I thought the 4K random read might have improved instead of getting slightly worse?
Your queue depth 64 random read score got a lot better. QD1 random read/write scores are not too meaningful, imo.
QD1 means AmorphousDiskMark queues one 4K read or write, then waits for it to complete before queueing another. QD64 means it queues up to 64 random ops in parallel, then queues a replacement op whenever an earlier one completes - it tries to keep the queue of outstanding I/O operations at 64 deep.
A key fact about SSD architecture that's useful in understanding this: each NAND flash die is only capable of processing one read or write at a time (*). Adding more capacity to a SSD means more flash die (**), and that means more parallelism is available, since each die can work independently on its own I/O request. (You have to have access patterns that hit multiple die, of course.)
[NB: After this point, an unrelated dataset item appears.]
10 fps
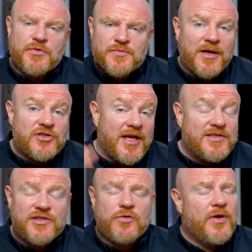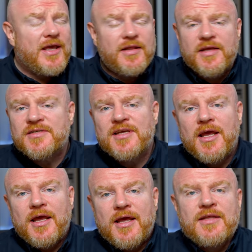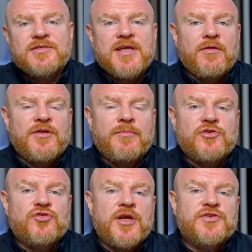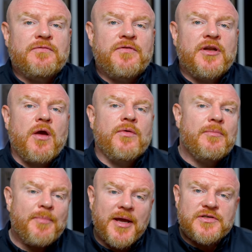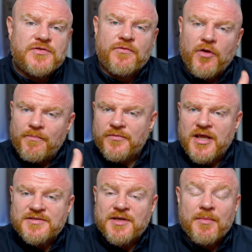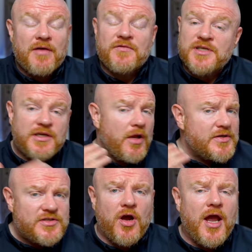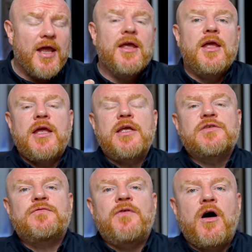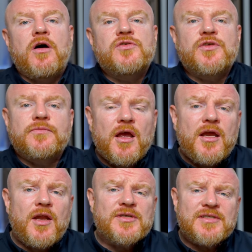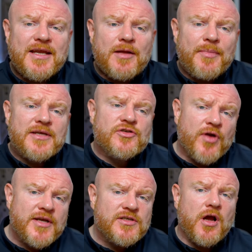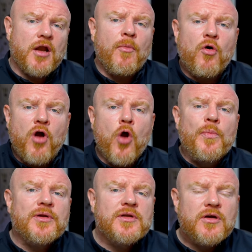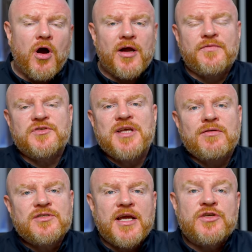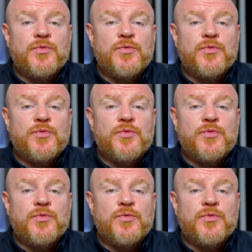was much less. And you'll hear this in the sound demonstration video. And the bass from the SCM11s, you know, it's tight, it's fast, you know, its leaner bass creates a, a more open kind of soundstage,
However, if your application software (Amorphous Disk Mark in this case) is limiting itself to a queue depth of 1, it doesn't matter how many die there are - the benchmark only exercises one die at a time. At QD64, it actually takes advantage of the SSD's parallelism and should show random IOPS scaling up with SSD size.
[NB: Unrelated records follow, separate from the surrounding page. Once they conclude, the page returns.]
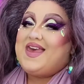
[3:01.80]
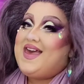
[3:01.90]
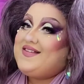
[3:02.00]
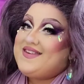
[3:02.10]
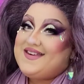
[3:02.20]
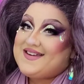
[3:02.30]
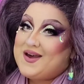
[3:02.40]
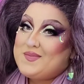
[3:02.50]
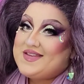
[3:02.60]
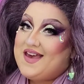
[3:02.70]
Elliott
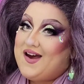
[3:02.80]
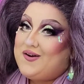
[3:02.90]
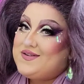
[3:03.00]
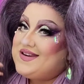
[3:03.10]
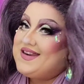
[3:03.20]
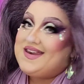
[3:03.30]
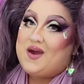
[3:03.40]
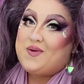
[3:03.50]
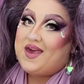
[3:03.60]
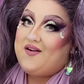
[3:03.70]
comes out.
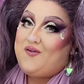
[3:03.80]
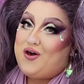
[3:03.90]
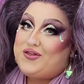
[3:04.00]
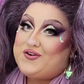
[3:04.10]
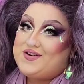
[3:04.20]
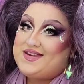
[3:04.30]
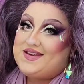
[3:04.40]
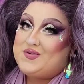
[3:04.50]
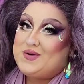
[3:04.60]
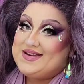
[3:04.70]
Now we have all
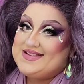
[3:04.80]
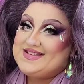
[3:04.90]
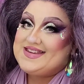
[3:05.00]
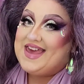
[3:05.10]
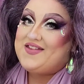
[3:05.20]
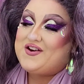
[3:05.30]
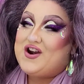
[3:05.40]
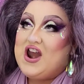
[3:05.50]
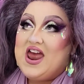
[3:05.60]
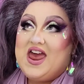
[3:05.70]
13 queens
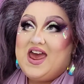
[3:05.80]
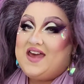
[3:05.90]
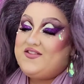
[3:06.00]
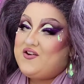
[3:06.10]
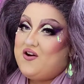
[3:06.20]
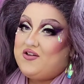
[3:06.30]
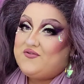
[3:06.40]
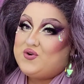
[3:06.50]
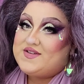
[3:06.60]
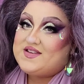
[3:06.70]
together, and they're all,
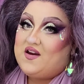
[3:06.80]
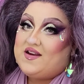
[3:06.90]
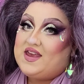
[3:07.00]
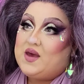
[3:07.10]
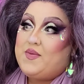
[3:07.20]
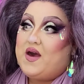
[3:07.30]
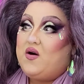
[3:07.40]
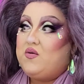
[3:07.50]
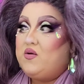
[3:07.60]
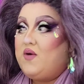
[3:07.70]
of course, talking
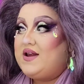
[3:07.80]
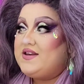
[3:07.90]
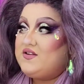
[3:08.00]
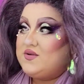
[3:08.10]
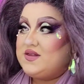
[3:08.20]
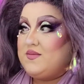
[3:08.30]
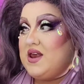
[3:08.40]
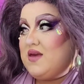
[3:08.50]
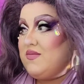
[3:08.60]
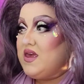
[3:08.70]
about, well, why did you
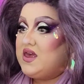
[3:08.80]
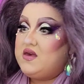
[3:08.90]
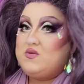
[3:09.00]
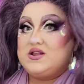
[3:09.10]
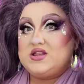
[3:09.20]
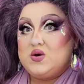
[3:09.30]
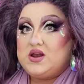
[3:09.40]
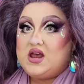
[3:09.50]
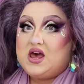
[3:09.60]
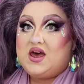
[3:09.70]
eliminate me, and what's
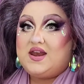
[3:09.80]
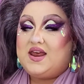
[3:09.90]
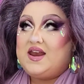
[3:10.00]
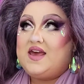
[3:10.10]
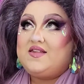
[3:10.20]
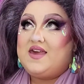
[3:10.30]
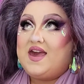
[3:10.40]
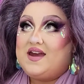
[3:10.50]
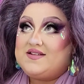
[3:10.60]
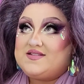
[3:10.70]
going on? And Elliott
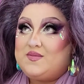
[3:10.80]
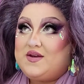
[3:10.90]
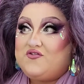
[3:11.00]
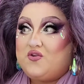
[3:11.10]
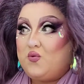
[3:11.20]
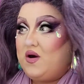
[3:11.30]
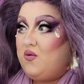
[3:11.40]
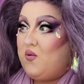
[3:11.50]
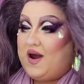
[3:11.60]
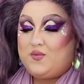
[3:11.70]
has to mention,
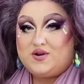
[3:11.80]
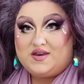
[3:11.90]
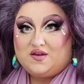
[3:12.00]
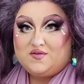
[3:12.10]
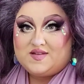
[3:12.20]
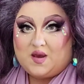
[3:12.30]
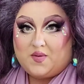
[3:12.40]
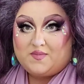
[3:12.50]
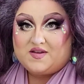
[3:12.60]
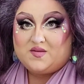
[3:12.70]
well, why wouldn't you step
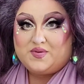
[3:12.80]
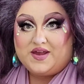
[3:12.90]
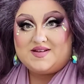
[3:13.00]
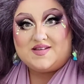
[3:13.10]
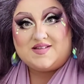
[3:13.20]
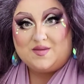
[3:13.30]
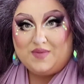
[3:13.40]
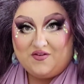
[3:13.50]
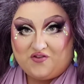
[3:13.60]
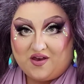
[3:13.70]
up to the plate to
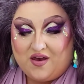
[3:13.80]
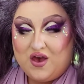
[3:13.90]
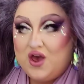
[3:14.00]
Tamisha?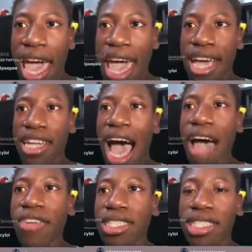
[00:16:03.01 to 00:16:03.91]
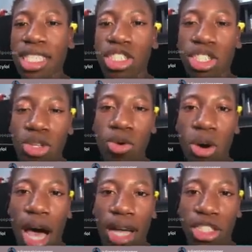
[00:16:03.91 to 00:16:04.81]
And obviously,
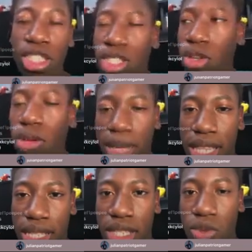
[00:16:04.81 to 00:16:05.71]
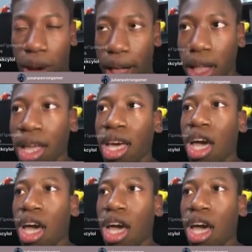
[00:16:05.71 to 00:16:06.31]
too, Chili told me this as well.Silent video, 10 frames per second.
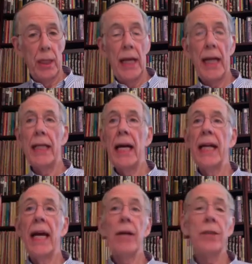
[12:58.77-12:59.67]
and that
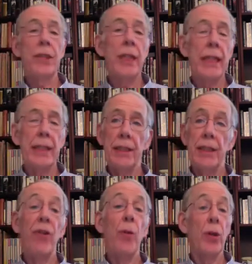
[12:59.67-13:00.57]
energy is,
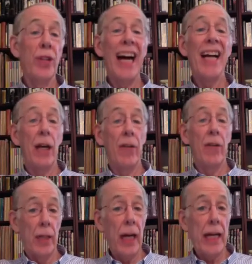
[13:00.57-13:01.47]
if you will, not of the
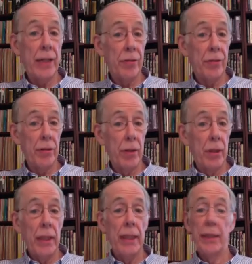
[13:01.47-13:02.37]
light,
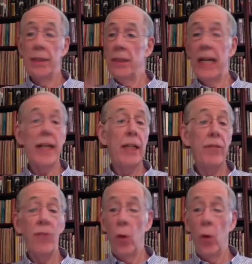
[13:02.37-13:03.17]
is negative or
The slightly lower score at QD1 was probably just random variance. I bet if you had been able to collect a lot of data points at QD1 on both configurations, the median scores would look pretty much the same.
* - This was a bit of simplification on my part. Most NAND flash die are internally divided into at least two independent 'planes', each of which can handle one I/O at a time. Same thing in the end though, the division into planes just multiplies IOPS per die by a constant factor.
** - Unless the bigger SSD uses denser NAND flash (more capacity per die), which complicates things.